Having another year of data from the Bayfront would be beneficial when rolling out the Nye Beach parking program, Emond said, in favor of the delay. So far, the city has six months of data from the bayfront parking program.
Some of that data indicates success to Tokos. The data shows better turnover of parking spaces by 10 minutes, he said. That number may seem small, but it makes a big difference, he said.
“Congestion was so bad before, people would leave after circling two or three times,” he said.
- Shayla Escudero covers Lincoln County government, education, Newport, housing and social services for Lincoln Chronicle and can be reached at Shayla@LincolnChronicle.org
I pretty much stopped visiting Bayfront businesses during the Spring into Fall thanks to the paid parking program so next year I will extend my lack of patronage to Nye Beach restaurants and businesses as well. There are other places to go around here. My condolences to the businesses that have to put up with Newport’s pretensions to being a bigger city.

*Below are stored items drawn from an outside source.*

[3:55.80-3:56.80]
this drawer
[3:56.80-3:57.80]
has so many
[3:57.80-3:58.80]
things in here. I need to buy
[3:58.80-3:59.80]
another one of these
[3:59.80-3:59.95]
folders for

Instead of wasting $600,000 on meters it should have gone to a four to five months tram taking people from lodging to bayfront and Nye Beach. Currently the article states by percentage $59,400 goes to ticket writing. Where do the thousands in fines go? There isn’t any plan to identify and purchase additional parking. It will be interesting to see now that the word is out of pay and fines here how businesses do next season.
Especially on the Bayfront, paid parking continues to treat fishermen and other business employees/owners as nuisances that need to be fined for having to park their vehicles to work in the industries that are vital to Newport, tourism and the commercial fishing industry. Paid parking is a further drain on cash strapped workers. Employees/owners should be exempt from paid parking period. Losing the dollars they are forced to pay would not break the city or greatly improve it. Force tourists to pay for parking if you must, but even that is sending an unwelcoming message: Newport wants you here shopping, dining and enjoying our beaches, but only for a certain amount of time, after that, get out.

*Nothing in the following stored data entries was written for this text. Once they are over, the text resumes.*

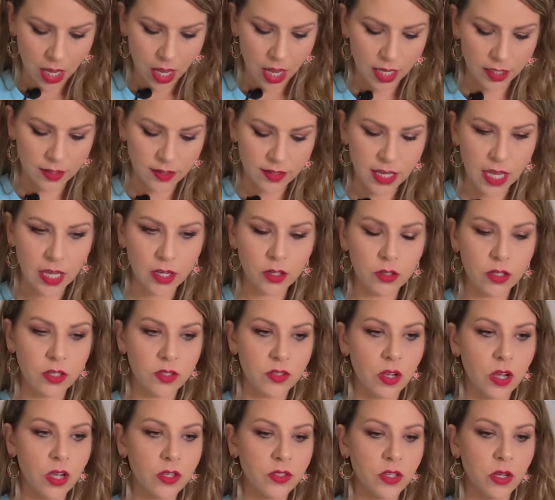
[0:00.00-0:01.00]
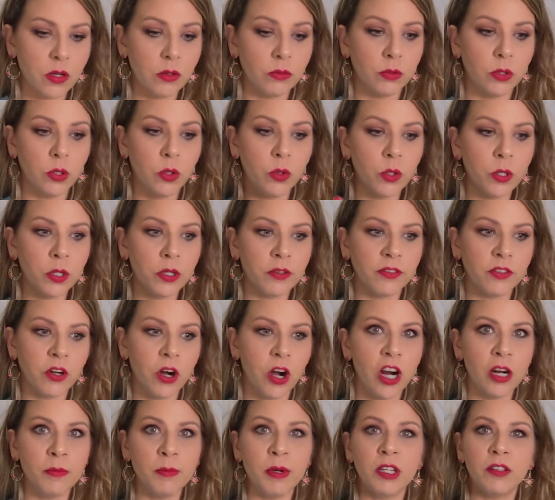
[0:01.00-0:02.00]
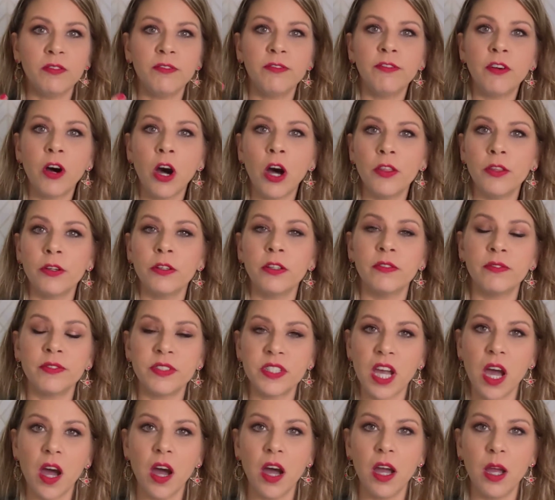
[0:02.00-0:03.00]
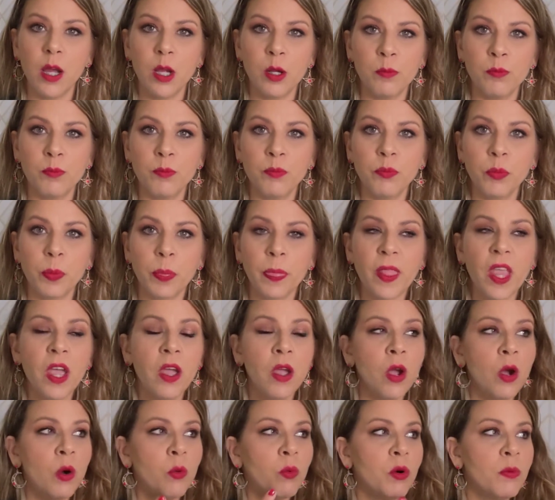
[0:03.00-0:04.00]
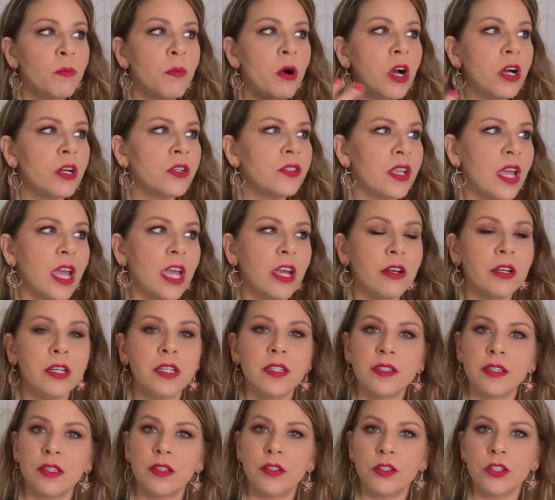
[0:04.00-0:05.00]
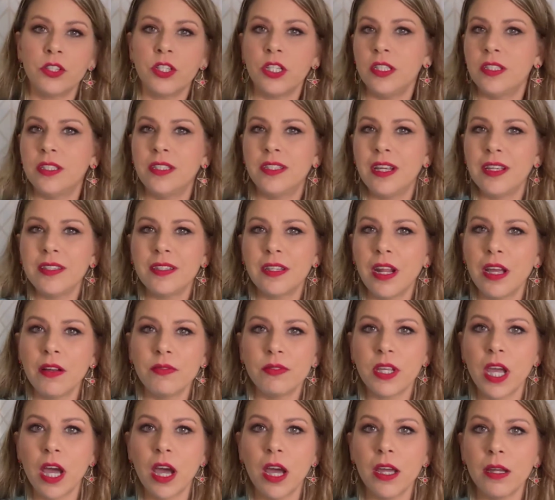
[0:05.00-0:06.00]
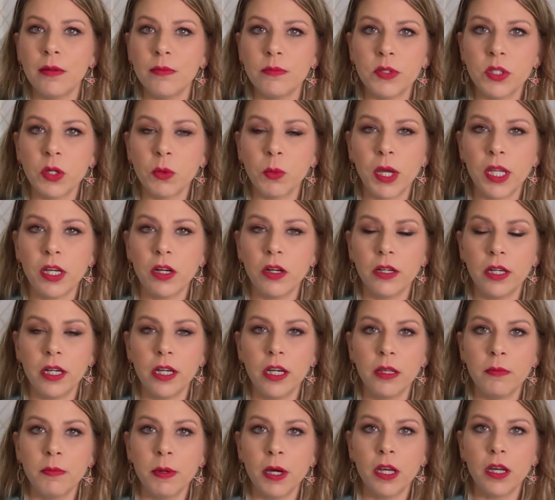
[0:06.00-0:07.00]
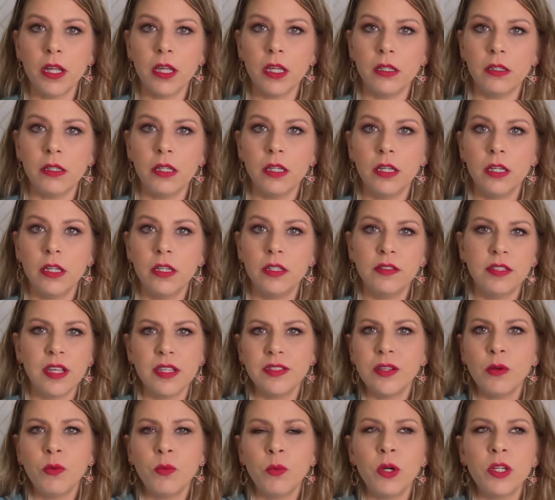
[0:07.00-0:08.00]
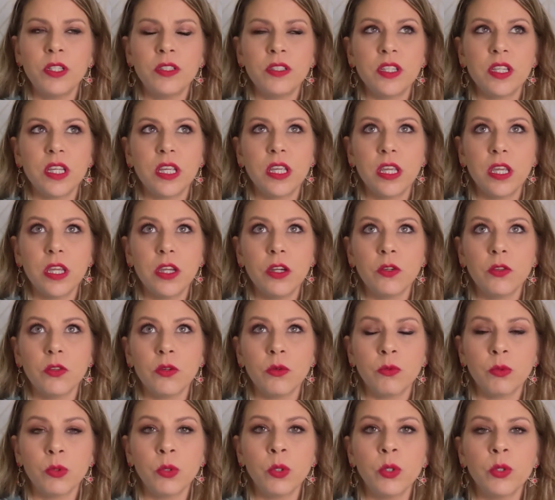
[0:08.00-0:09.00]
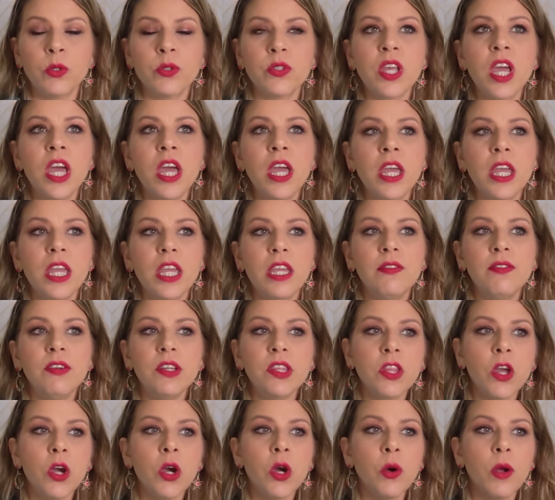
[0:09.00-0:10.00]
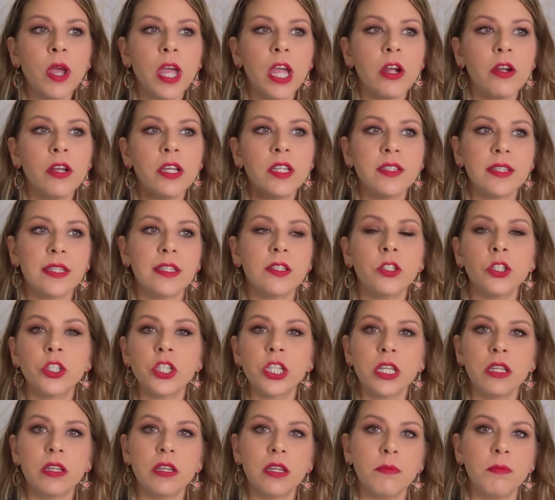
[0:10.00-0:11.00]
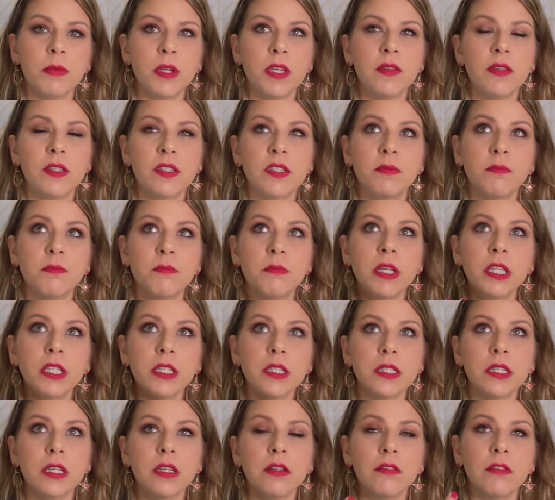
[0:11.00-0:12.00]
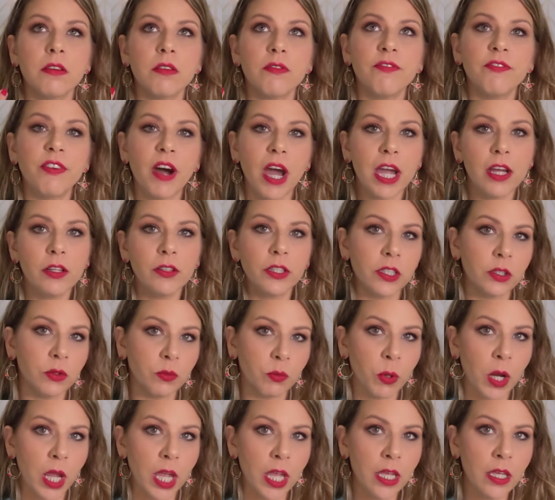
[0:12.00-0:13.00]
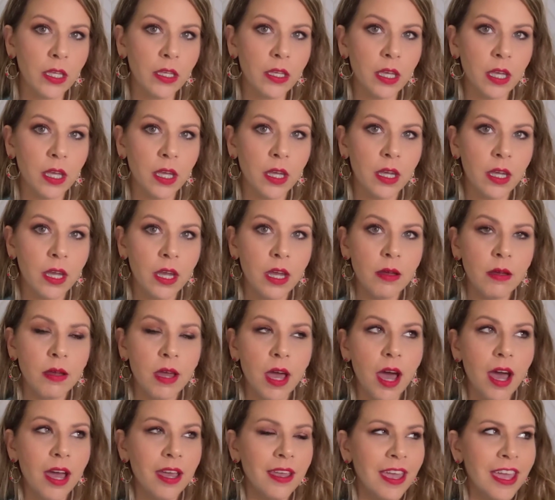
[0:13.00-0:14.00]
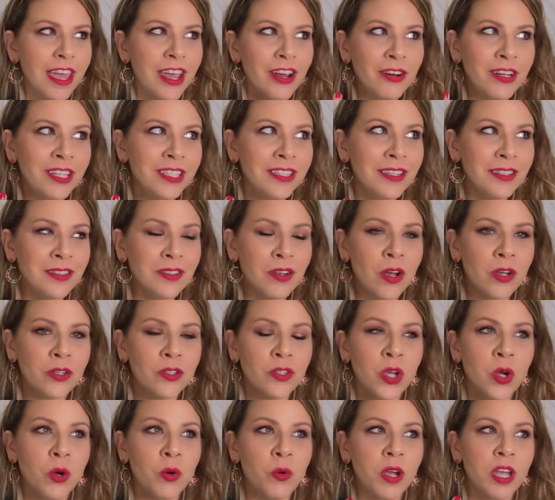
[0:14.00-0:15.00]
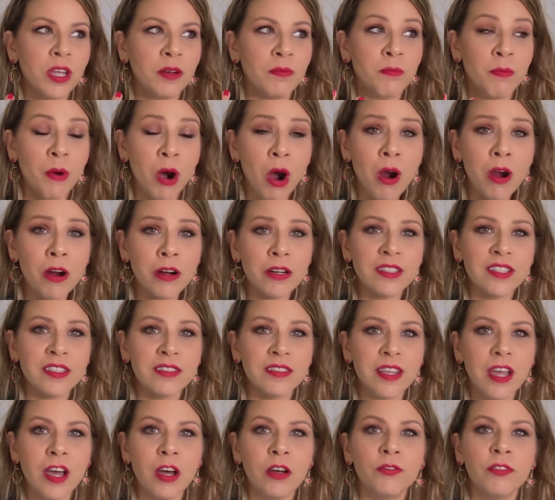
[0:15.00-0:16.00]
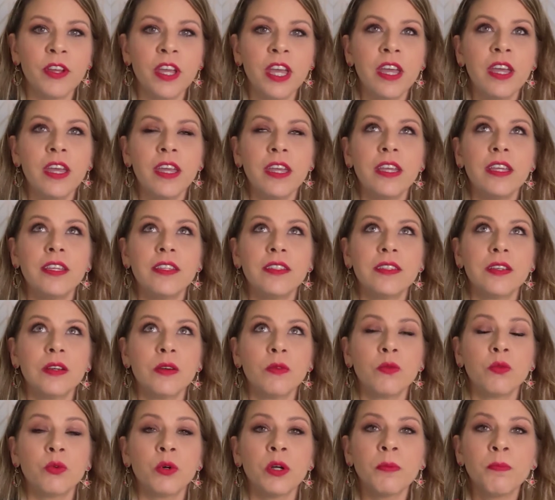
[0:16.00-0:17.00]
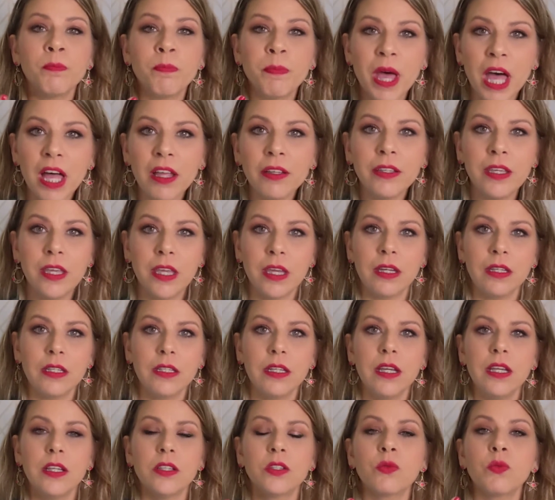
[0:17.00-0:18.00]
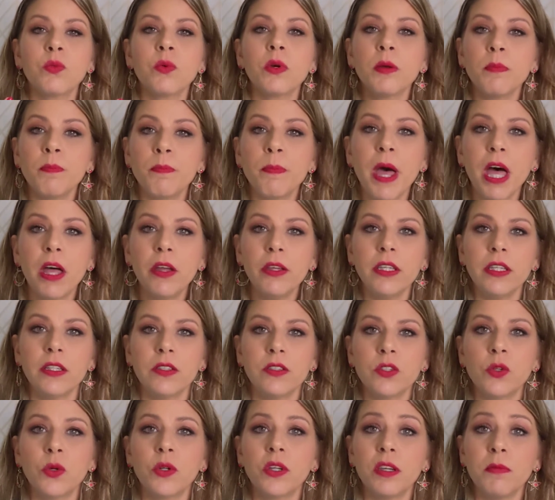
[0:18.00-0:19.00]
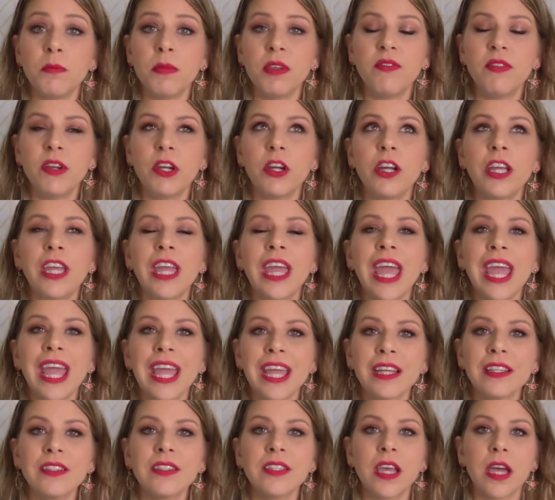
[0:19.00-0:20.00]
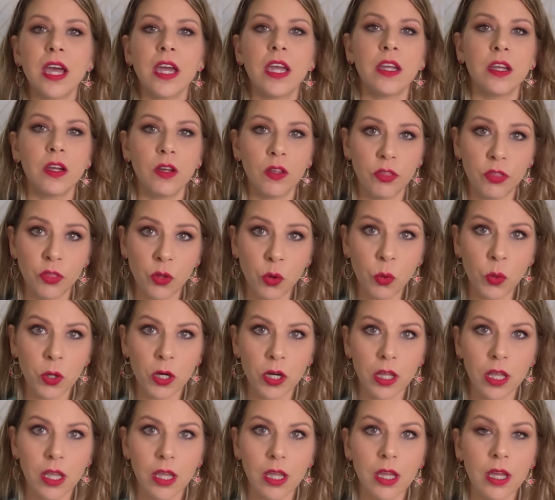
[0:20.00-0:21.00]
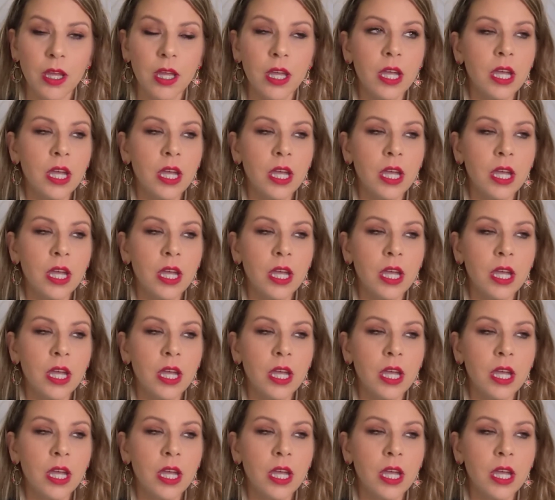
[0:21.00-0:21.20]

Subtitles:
And Saturn is also Lord of Karma and Father of Time. Well, Mars Aries energy doesn't have time to wait on anybody, doesn't want to hear the rules. Even though Aries energy can be this militant file in rank, Aries is also, in Mars itself, is rebellion. It's rebellion, so it can be very anti-authority.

I get off work at 2 p.m. on Saturdays and head for the turnaround. All last summer I was able to park there but for two occasions, and then I just went over and parked by the Vietnam Memorial. This is a solution in search of a problem. For most of the year and most of the time there is plenty of empty spaces. If the city wants to move cars through the turnaround, a simple tire marking system/ticket would catch the people parking there all day. Where will people park who want to have a picnic and spend the day on the beach?’
Local users should not be penalized for wanting to use the beach. The Bayfront system is cumbersome and requires reentering data every time. Why the city didn’t go with Parking Kitty, like they did in Portland is beyond me.
Residents of Newport are against the use of parking meters both in Nye Beach and along the Bayfront. We already avoid the bayfront restaurants and shops because of the parking meters. I’ve witnessed tourists become exasperated trying to figure out how to pay when coins don’t work and the unit rejects their credit card — and I’ve seen other people walking by offer to put the parking tab on their own credit card just to give a stranger some relief. Parking meters are not the answer. I urge the city to stop trying to foist this bad solution on residents. The parking “problem” is not severe enough to warrant draconian measures.
I was perplexed by this quote – “The city plans to give volunteers at the Visual Arts Center a code so that they don’t have to pay for parking, Tokos told the Lincoln Chronicle.” I am a member of the Yaquina Art Association. We have been at our location, just west of The Visual Arts Center, since 1947. While I don’t speak for the Association in an official capacity, it seems odd and exclusionary, that we were left out of “free parking”. We get considerable visits averaging I am estimating at at least 100 per day. Our members are always carrying paintings and framed photography in and out for special shows and normal exhibits. While I personally support metered parking, I think an exception should be made for employees of nearby businesses and volunteers at the galleries.